On a side note, the national debt clock right around the corner from my office on 6th Ave in Manhattan ran out of digits today. There are many reasons for this, especially over the past 8 years. The focus of any adjustments that are made in the future to the financial system and economy as a whole have to focus on sustainability.
An interesting topic in the current election is the focus on universal health care. The US health care system is run by profit-oriented companies and their special interest organizations and really just hitting the fan. Many people aren’t cared for and many that are can’t afford to pay their bills. Having lived in Europe for most of my life I must say I prefer the European approach to things. The quality of live is just simply better and no-one has to worry about medical bills putting you out in the street. And I never got the impression I was cared for less over there — quite the contrary, American doctors annoy the crap out of me, all they ever want to do is make more money on tests and drugs without any real reason for it. I miss paying my 10 € a quarter even when going to a specialist. And not getting hit with about 10 bills after my $25 copay every time I go to the doctor (secretly my message here should be: eat more vegetables).

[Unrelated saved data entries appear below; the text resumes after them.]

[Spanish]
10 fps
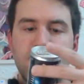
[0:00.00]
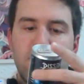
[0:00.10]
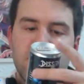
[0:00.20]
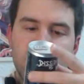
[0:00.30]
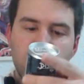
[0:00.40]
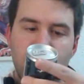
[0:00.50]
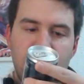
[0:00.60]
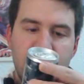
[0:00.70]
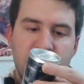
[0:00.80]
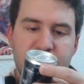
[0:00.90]
Vamos a ver,
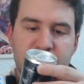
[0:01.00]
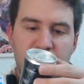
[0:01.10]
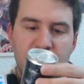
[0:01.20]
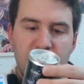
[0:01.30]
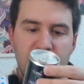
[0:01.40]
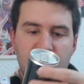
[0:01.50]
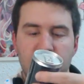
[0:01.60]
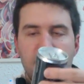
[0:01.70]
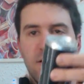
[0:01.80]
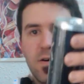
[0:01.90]
Square Enix, sale
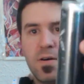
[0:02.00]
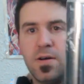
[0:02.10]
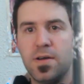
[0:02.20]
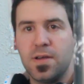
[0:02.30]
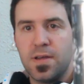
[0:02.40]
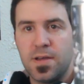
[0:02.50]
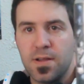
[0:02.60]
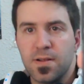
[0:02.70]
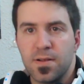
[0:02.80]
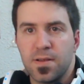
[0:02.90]

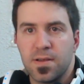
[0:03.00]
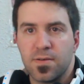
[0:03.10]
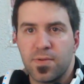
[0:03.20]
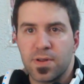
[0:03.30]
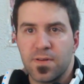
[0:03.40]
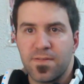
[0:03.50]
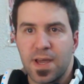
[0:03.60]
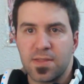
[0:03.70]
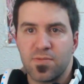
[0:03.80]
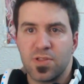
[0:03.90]
el, Warrior of
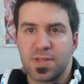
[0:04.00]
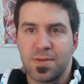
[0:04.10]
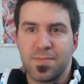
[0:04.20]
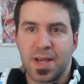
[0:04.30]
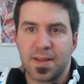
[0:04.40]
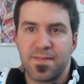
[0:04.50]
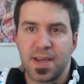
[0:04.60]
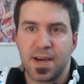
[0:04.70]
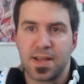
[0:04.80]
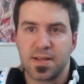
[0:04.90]
Light, bueno, también más
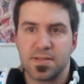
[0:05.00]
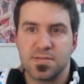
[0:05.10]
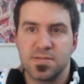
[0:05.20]
reflejar.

Let’s hope people learn out of this one. I’m really an optimist at heart :)
My predictions just became gloomier. I fully expect the Dow to go down as far as 6000-8000 points before it recovers. Interest rates will go down in the short term, I think the Fed might very well lower them at the end of this month. However, this will come back to haunt us by driving up inflation, which will in the longer term increase interest rates. I think we’ll see over 10% or more within the next few years, just like in the 80s.
I don’t think we’ll all be out of jobs or going into another major depression. Just a deep recession. Non-essential budgets will get reduced (think advertising, like the industry I’m in right now – oy).
Oh, and can they just keep Bernanke from speaking out publicly? Everytime that guy makes an announcement the Dow drops 300.